> **DATA TO PROCESS**:

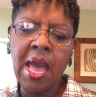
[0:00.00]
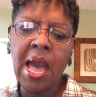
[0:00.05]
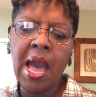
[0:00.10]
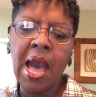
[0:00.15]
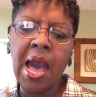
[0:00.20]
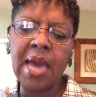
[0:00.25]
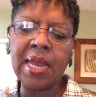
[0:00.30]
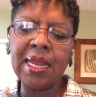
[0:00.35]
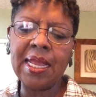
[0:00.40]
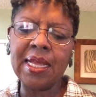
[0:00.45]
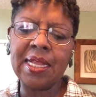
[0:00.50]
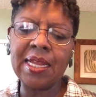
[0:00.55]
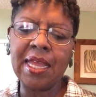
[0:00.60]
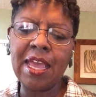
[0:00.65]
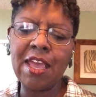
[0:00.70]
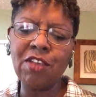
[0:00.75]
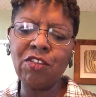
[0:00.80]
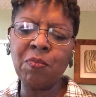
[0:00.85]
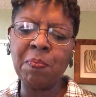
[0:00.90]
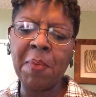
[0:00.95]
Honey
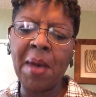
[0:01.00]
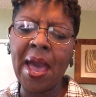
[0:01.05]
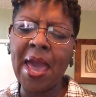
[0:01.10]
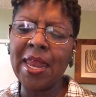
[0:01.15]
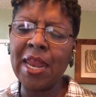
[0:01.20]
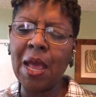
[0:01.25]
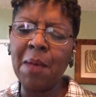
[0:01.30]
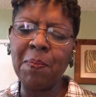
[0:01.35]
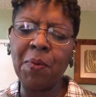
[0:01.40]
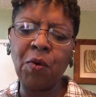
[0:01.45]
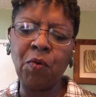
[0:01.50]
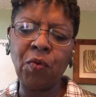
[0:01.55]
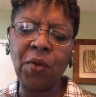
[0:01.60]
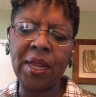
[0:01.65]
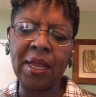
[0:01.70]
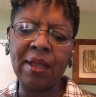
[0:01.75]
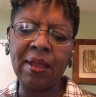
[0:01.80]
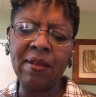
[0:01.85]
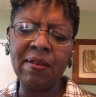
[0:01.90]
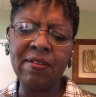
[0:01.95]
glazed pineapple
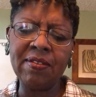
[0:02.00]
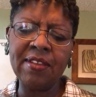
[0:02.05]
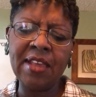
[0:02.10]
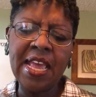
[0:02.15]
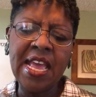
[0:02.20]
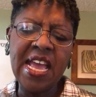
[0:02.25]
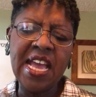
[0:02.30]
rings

> **PROBLEM TO SOLVE**: Each record must be set down again without alteration, and no picture may be carried over.

> **PROBLEM SOLUTION**:
[0:00.00]
[0:00.05]
[0:00.10]
[0:00.15]
[0:00.20]
[0:00.25]
[0:00.30]
[0:00.35]
[0:00.40]
[0:00.45]
[0:00.50]
[0:00.55]
[0:00.60]
[0:00.65]
[0:00.70]
[0:00.75]
[0:00.80]
[0:00.85]
[0:00.90]
[0:00.95]
Honey
[0:01.00]
[0:01.05]
[0:01.10]
[0:01.15]
[0:01.20]
[0:01.25]
[0:01.30]
[0:01.35]
[0:01.40]
[0:01.45]
[0:01.50]
[0:01.55]
[0:01.60]
[0:01.65]
[0:01.70]
[0:01.75]
[0:01.80]
[0:01.85]
[0:01.90]
[0:01.95]
glazed pineapple
[0:02.00]
[0:02.05]
[0:02.10]
[0:02.15]
[0:02.20]
[0:02.25]
[0:02.30]
rings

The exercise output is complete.